**** SOURCE MATERIAL ****

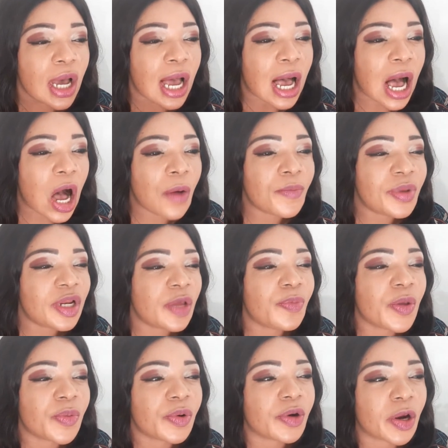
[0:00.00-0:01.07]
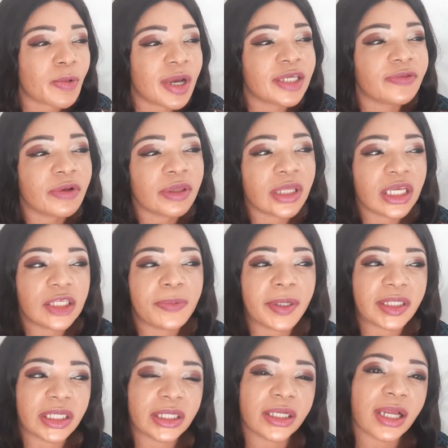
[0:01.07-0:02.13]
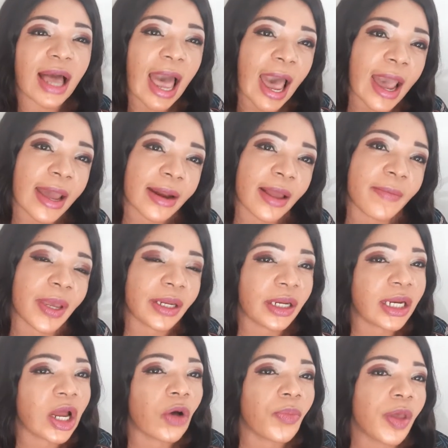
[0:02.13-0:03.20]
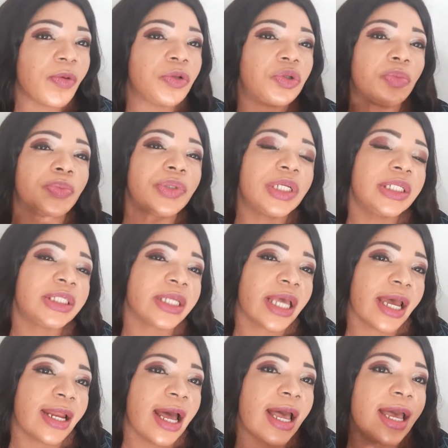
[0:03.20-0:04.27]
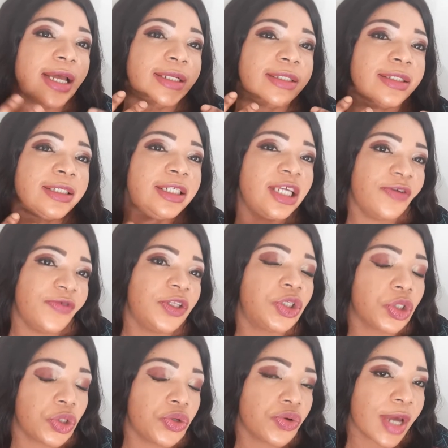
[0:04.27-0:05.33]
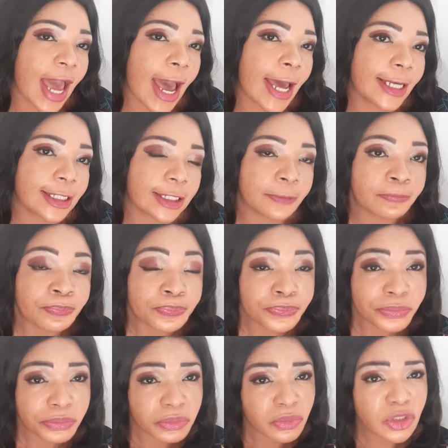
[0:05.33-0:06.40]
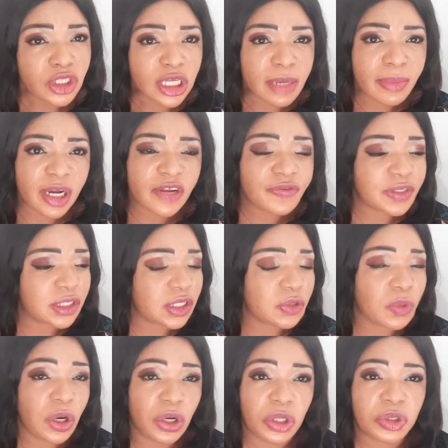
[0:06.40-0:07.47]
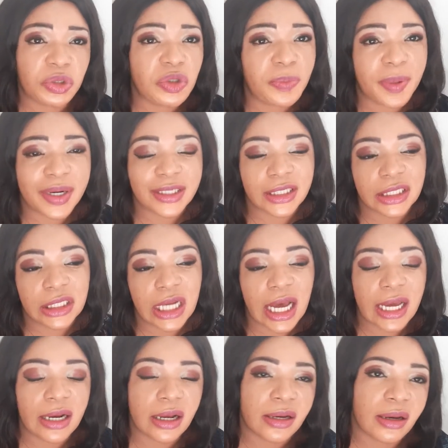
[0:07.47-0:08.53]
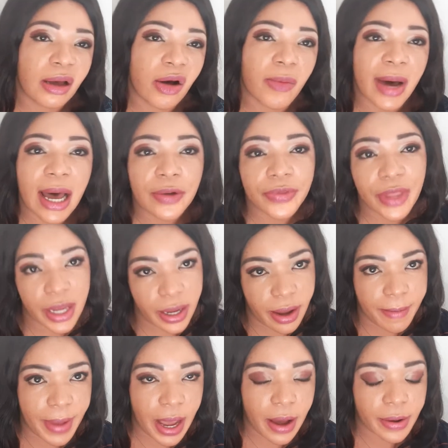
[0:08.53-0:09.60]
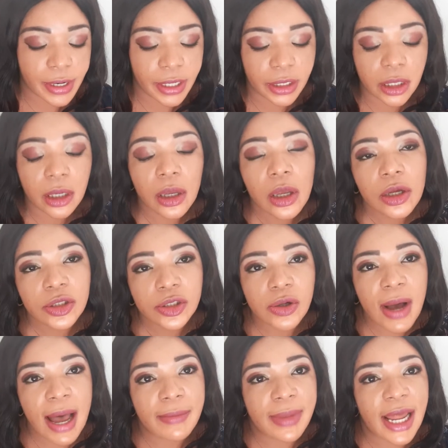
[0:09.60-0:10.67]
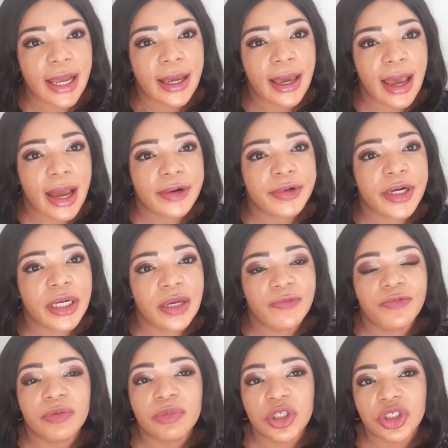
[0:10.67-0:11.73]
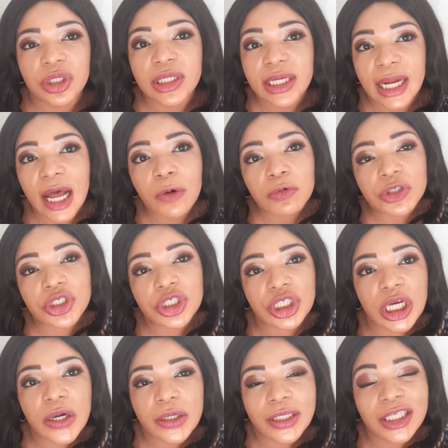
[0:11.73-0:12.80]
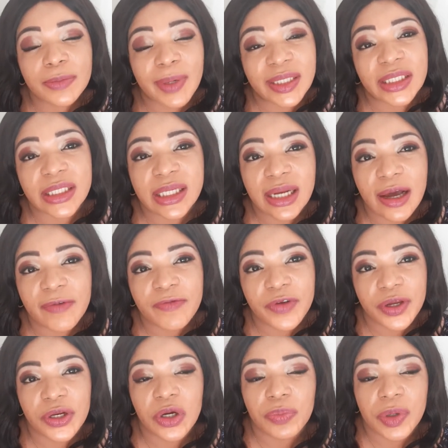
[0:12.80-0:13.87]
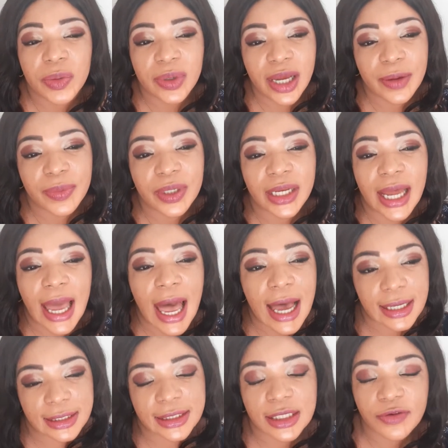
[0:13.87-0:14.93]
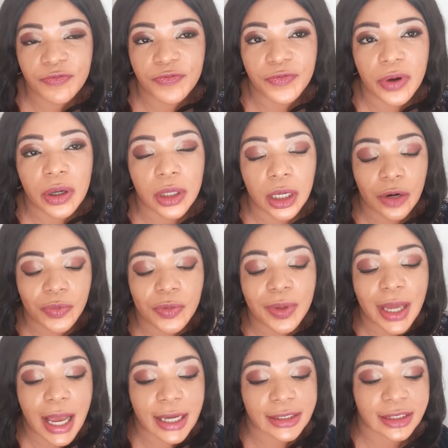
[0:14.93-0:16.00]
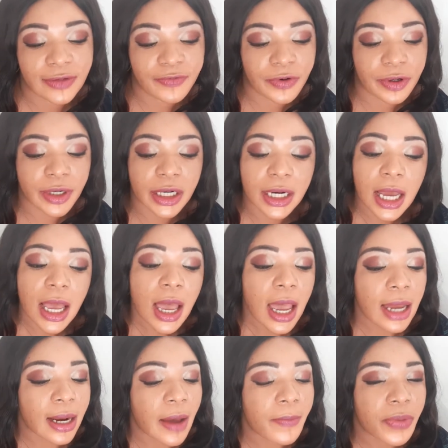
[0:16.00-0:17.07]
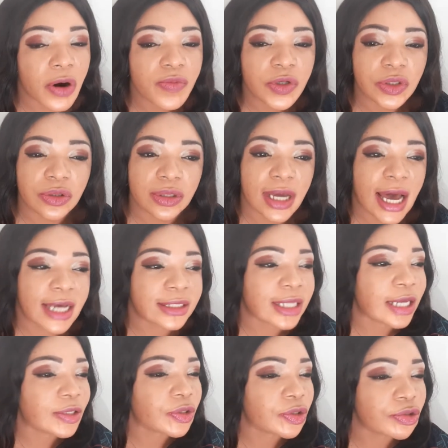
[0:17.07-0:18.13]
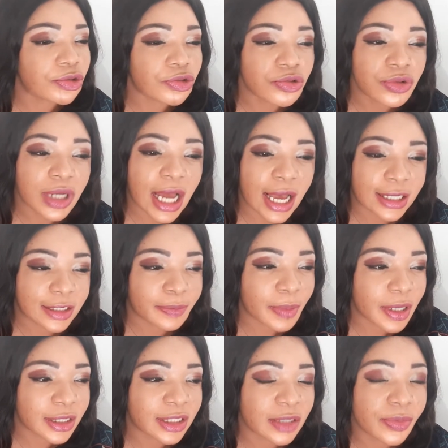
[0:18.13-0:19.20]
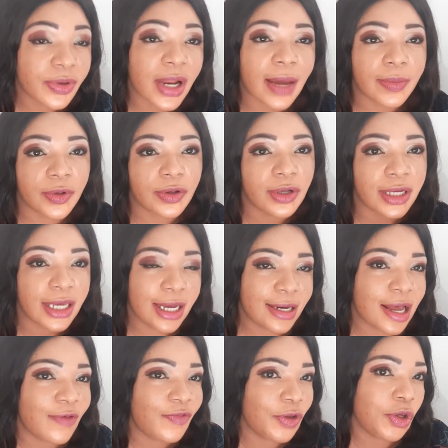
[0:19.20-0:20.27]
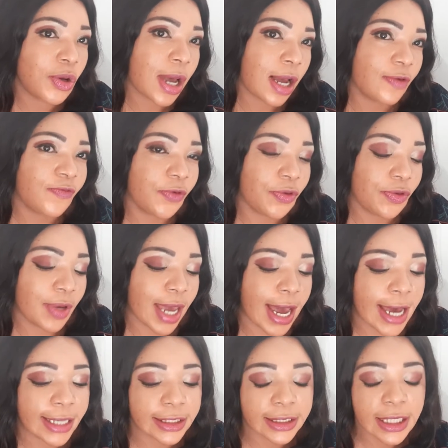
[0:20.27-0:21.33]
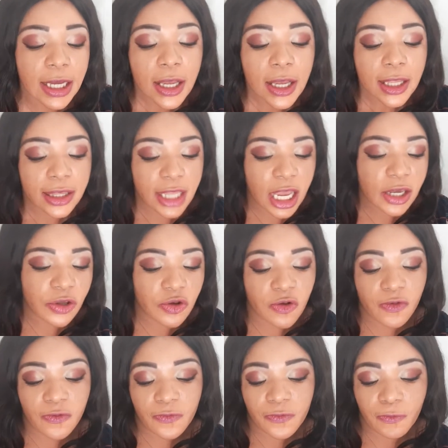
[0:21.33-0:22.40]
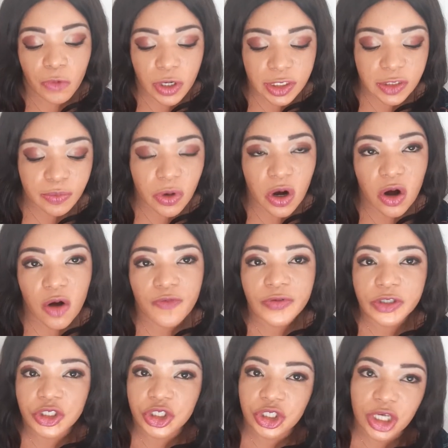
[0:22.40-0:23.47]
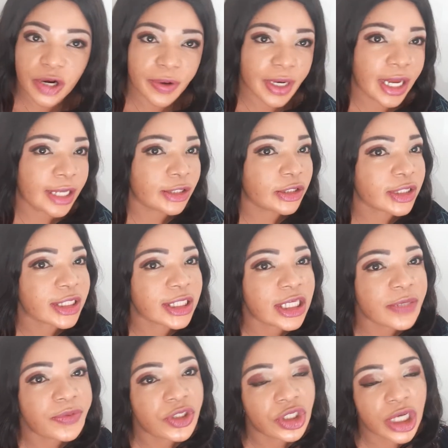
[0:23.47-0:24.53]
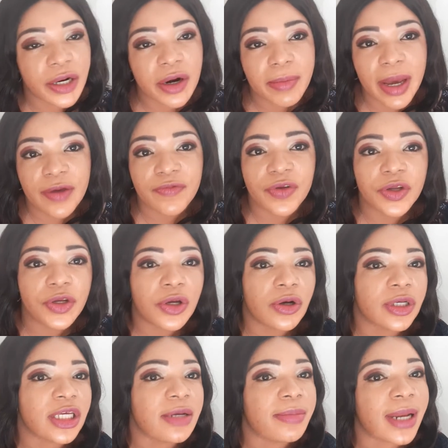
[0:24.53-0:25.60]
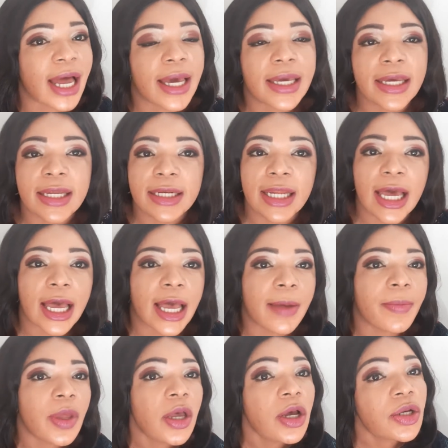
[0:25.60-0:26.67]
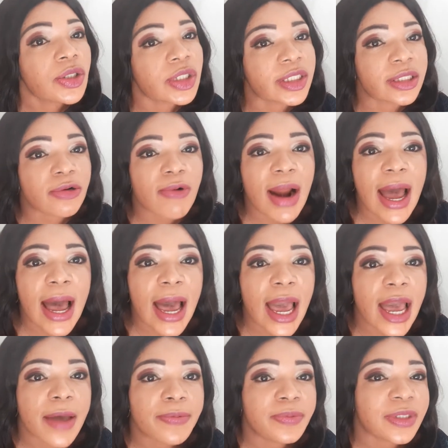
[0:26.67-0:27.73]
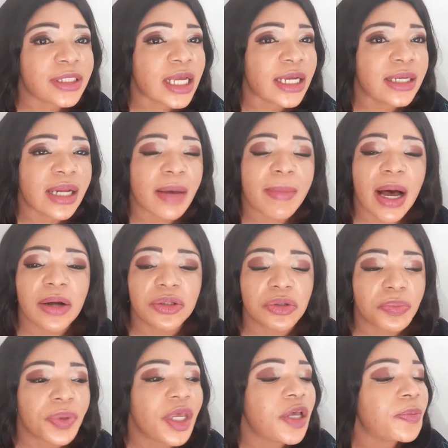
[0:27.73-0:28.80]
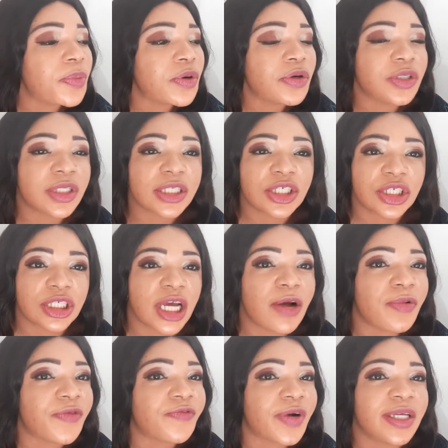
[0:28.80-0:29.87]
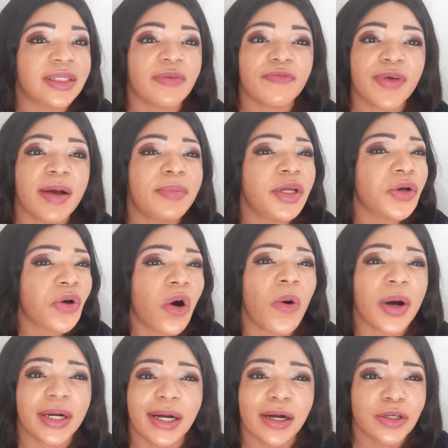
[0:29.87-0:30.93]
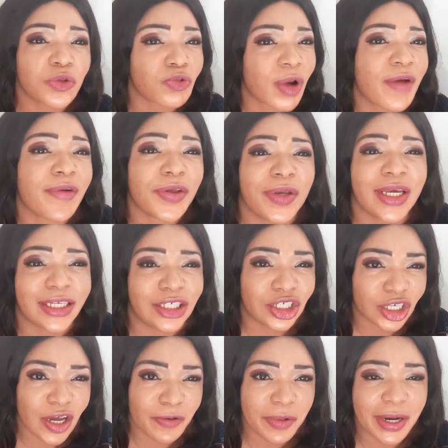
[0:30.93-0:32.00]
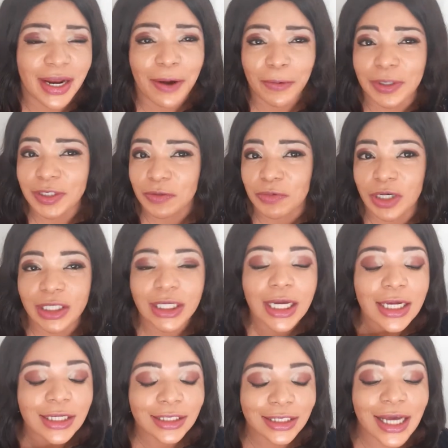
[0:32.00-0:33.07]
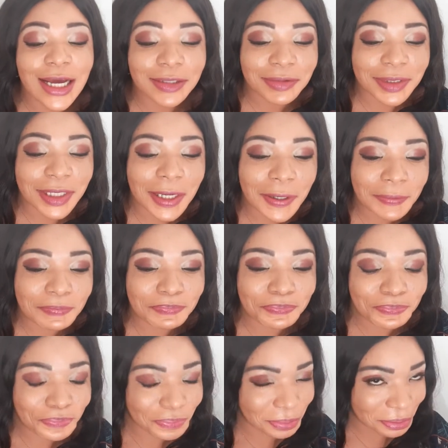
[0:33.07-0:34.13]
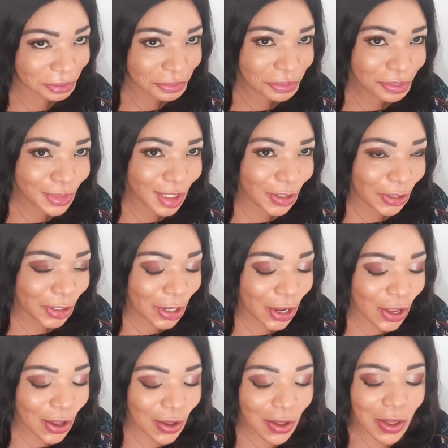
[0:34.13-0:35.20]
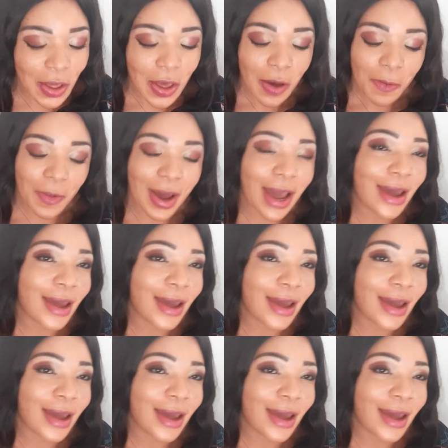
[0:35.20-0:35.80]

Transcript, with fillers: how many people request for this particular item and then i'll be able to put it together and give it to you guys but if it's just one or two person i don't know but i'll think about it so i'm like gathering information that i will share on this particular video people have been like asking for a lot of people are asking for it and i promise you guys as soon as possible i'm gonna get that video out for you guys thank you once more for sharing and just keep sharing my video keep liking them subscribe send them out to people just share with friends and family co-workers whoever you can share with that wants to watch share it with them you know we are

****
**** SOURCE MATERIAL ****

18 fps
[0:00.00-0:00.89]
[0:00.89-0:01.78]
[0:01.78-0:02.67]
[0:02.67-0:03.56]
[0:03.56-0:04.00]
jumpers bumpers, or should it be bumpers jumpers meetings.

****
**** SOURCE MATERIAL ****

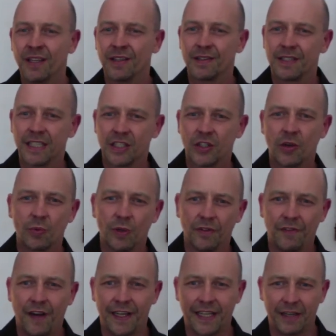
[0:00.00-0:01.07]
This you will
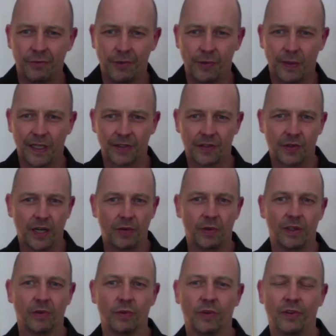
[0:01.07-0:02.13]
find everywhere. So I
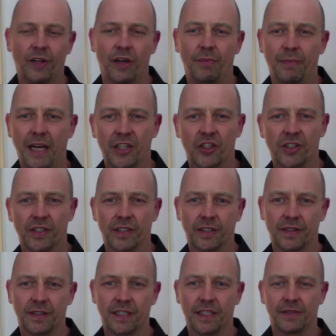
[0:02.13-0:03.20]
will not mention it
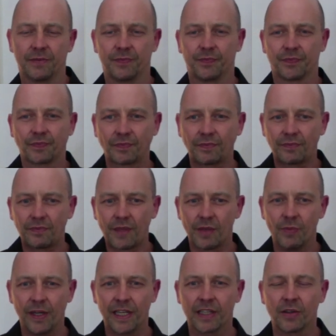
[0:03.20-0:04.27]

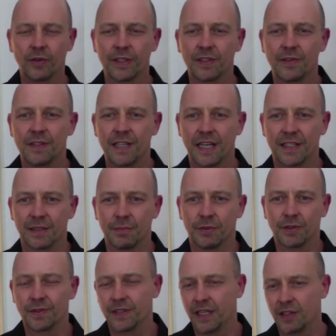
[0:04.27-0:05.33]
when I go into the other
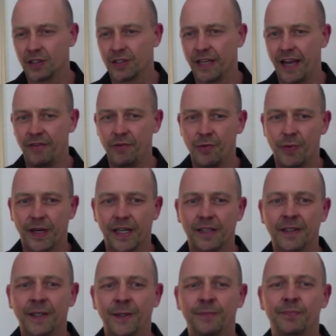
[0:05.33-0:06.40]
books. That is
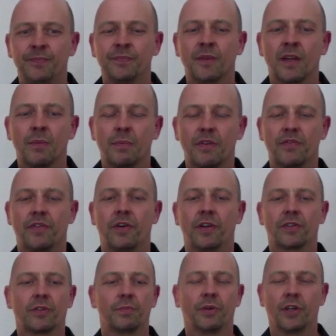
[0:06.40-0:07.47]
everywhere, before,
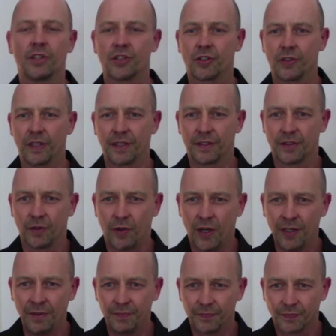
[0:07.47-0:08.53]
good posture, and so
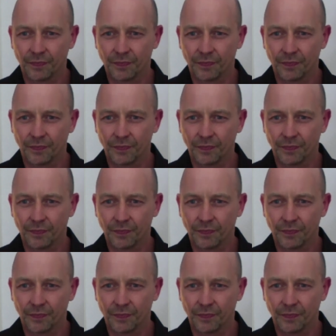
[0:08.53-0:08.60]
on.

****

▶ [WORK REQUEST]: Write out exactly the run of lines above that starts at the line containing "[0:18.13-0:19.20]" and ends at the line containing "Transcript, with fillers: how". Include both, and leave the pictures out.

▶ [WRITTEN REPLY]:
[0:18.13-0:19.20]
[0:19.20-0:20.27]
[0:20.27-0:21.33]
[0:21.33-0:22.40]
[0:22.40-0:23.47]
[0:23.47-0:24.53]
[0:24.53-0:25.60]
[0:25.60-0:26.67]
[0:26.67-0:27.73]
[0:27.73-0:28.80]
[0:28.80-0:29.87]
[0:29.87-0:30.93]
[0:30.93-0:32.00]
[0:32.00-0:33.07]
[0:33.07-0:34.13]
[0:34.13-0:35.20]
[0:35.20-0:35.80]

Transcript, with fillers: how many people request for this particular item and then i'll be able to put it together and give it to you guys but if it's just one or two person i don't know but i'll think about it so i'm like gathering information that i will share on this particular video people have been like asking for a lot of people are asking for it and i promise you guys as soon as possible i'm gonna get that video out for you guys thank you once more for sharing and just keep sharing my video keep liking them subscribe send them out to people just share with friends and family co-workers whoever you can share with that wants to watch share it with them you know we are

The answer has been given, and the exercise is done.